In short, it is a heartbreaking condition.

Kidney complications are not the most common part of the Wolf-Hirschhorn checklist, but they are a complication that Amelia has, and doctors at the Children's Hospital of Philadelphia have told her parents, Chrissy and Joe, that the little girl will die in about six months to a year without a kidney transplant.

Doctors also said -- until they changed their minds (somewhat) late Sunday in the face of an Internet outcry -- that they would not perform that transplant.

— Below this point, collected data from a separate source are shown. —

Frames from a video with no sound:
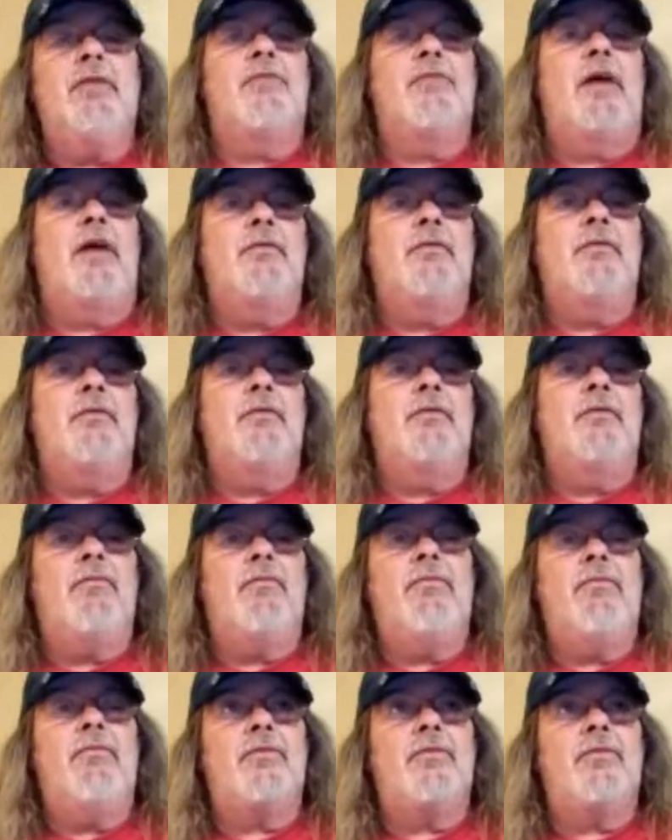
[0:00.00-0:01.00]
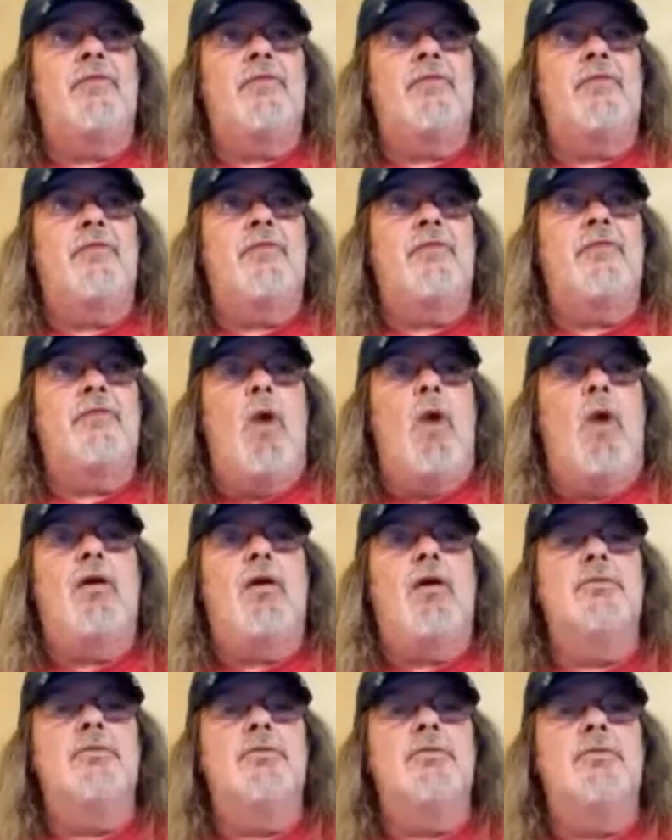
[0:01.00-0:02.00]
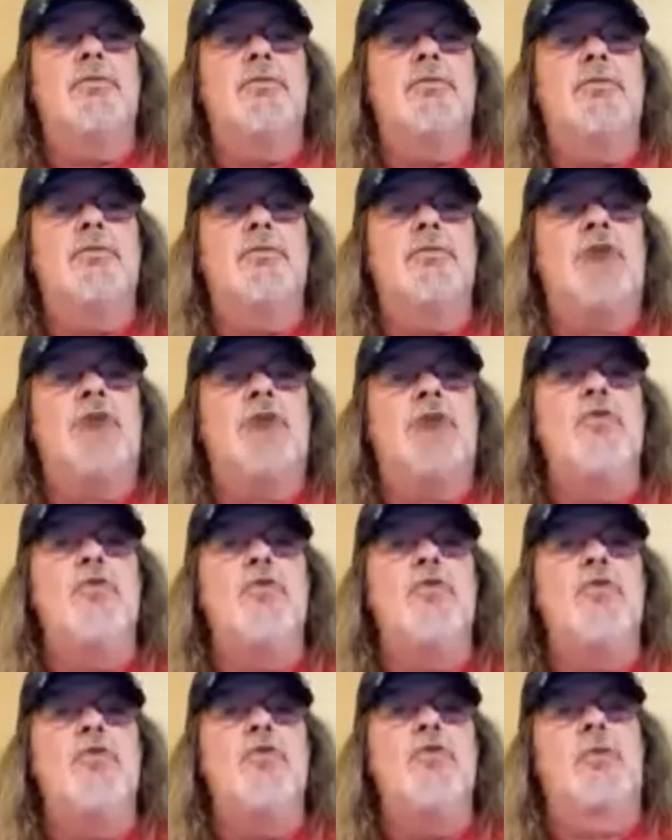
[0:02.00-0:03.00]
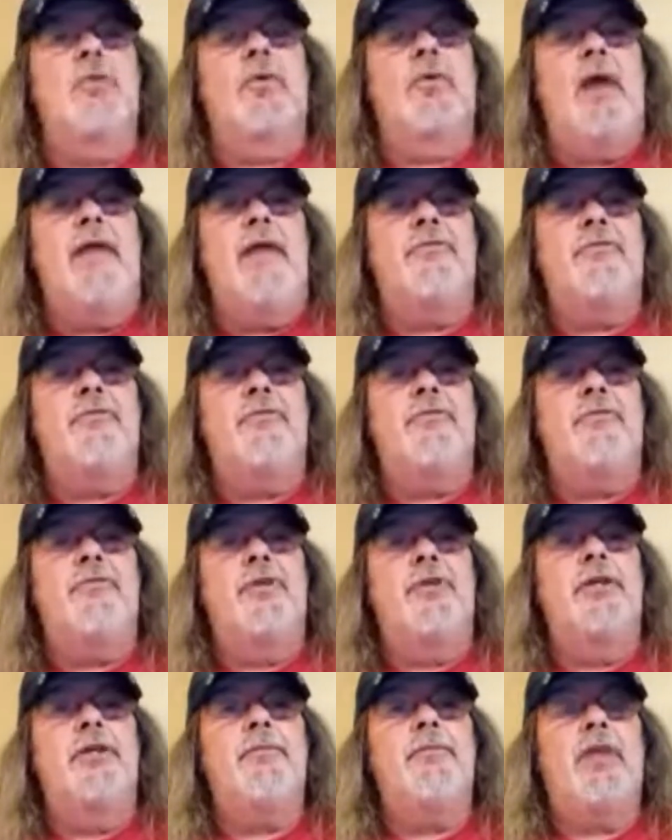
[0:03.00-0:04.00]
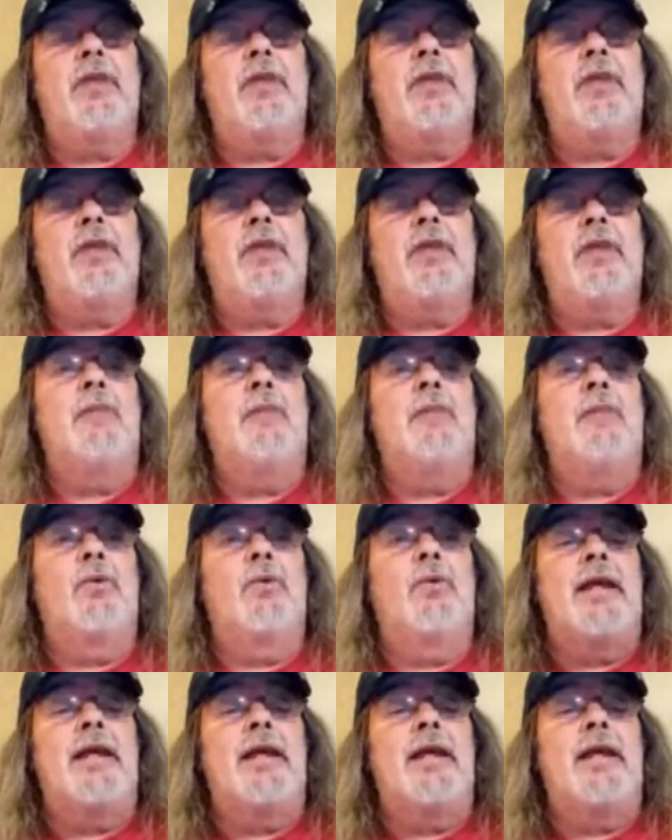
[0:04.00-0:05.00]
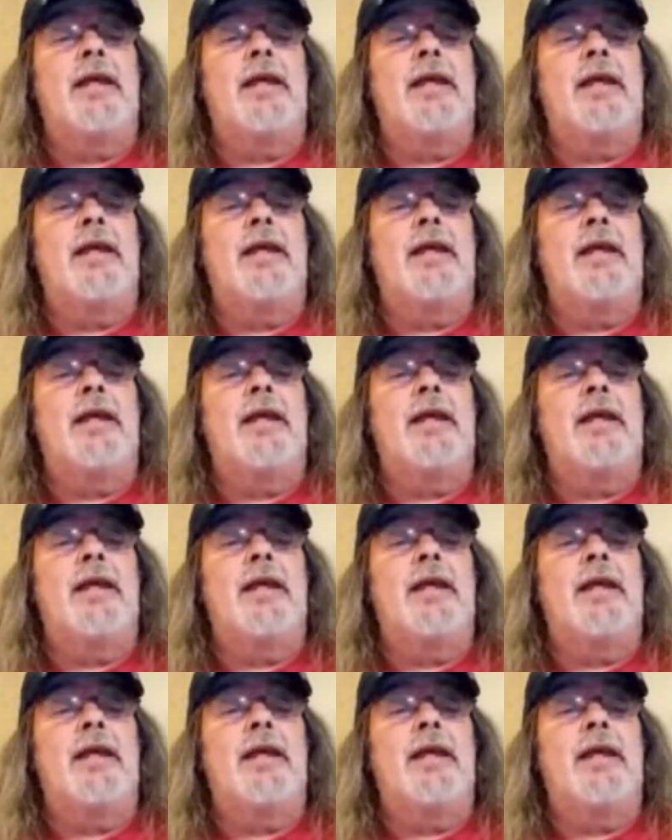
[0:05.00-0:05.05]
I walk on my toes on my right foot, it got me in the right knee.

As Chrissy tells the story, the latest chapter in Amelia's tale began at a meeting at CHOP last week. Chrissy and Joe thought it was a meeting about the steps they needed to take to be tested as potential kidney donors for their daughter, but within minutes they realized that a doctor they had never seen before was telling them that Amelia was not a transplant candidate because she is "mentally retarded."

As Chrissy wrote:

The doctor begins to talk and I listen intently on what he is saying. He has a Peruvian accent and is small, with brown hair, a mustache and is about 65 years old. He gets about four sentences out (I think it is an introduction) and places two sheets of paper on the table. I can't take my eyes off the paper. I am afraid to look over at Joe because I suddenly know where the conversation is headed. In the middle of both papers, he highlighted in pink two phrases. Paper number one has the words, "Mentally Retarded" in cotton candy pink right under Hepatitis C. Paper number two has the phrase, "Brain Damage" in the same pink right under HIV. I remind myself to focus and look back at the doctor. I am still smiling.


He says about three more sentences when something sparks in my brain. First it is hazy, foggy, like I am swimming under water. I actually shake my head a little to clear it. And then my brain focuses on what he just said.

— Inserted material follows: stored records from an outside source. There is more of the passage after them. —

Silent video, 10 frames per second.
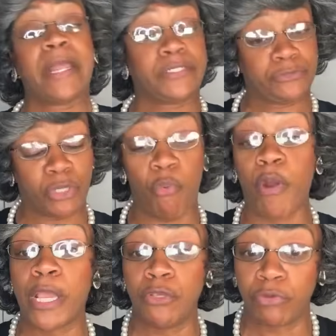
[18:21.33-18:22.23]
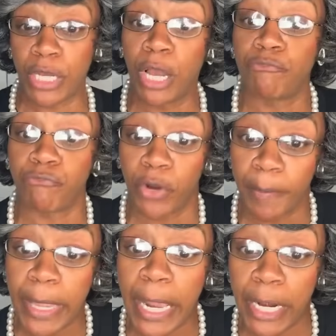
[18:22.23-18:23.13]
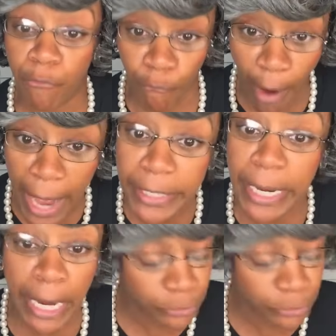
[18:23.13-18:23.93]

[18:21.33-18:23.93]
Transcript: back to where you come from, Helen. Right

I put my hand up. "Stop talking for a minute. Did you just say that Amelia shouldn't have the transplant done because she is mentally retarded. I am confused. Did you really just say that?"

The tears. Oh, the damn tears. Where did they come from? Niagara Falls. All at once. There was no warning. I couldn't stop them. There were no tissues in conference room so I use my sleeve and my hands and I keep wiping telling myself to stop it.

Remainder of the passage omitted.